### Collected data
========================================

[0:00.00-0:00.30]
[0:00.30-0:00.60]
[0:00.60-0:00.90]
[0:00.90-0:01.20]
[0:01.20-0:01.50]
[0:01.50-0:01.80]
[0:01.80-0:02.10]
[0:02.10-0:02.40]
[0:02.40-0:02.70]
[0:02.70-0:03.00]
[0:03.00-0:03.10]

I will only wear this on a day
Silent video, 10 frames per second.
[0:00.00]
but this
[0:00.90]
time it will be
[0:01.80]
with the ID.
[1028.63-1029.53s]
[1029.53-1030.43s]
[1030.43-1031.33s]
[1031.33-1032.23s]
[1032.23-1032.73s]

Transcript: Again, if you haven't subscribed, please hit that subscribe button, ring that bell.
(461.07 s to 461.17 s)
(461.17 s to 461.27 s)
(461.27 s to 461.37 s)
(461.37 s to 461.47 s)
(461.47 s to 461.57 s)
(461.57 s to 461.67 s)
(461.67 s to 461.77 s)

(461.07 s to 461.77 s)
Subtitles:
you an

========================================

### Task statement
Transcribe the lines above between the line holding "[0:01.80-0:02.10]" and the line holding "(461.07 s to 461.77 s)", inclusive, exactly as they stand and with nothing added.

### Expected answer
[0:01.80-0:02.10]
[0:02.10-0:02.40]
[0:02.40-0:02.70]
[0:02.70-0:03.00]
[0:03.00-0:03.10]

I will only wear this on a day
Silent video, 10 frames per second.
[0:00.00]
but this
[0:00.90]
time it will be
[0:01.80]
with the ID.
[1028.63-1029.53s]
[1029.53-1030.43s]
[1030.43-1031.33s]
[1031.33-1032.23s]
[1032.23-1032.73s]

Transcript: Again, if you haven't subscribed, please hit that subscribe button, ring that bell.
(461.07 s to 461.17 s)
(461.17 s to 461.27 s)
(461.27 s to 461.37 s)
(461.37 s to 461.47 s)
(461.47 s to 461.57 s)
(461.57 s to 461.67 s)
(461.67 s to 461.77 s)

(461.07 s to 461.77 s)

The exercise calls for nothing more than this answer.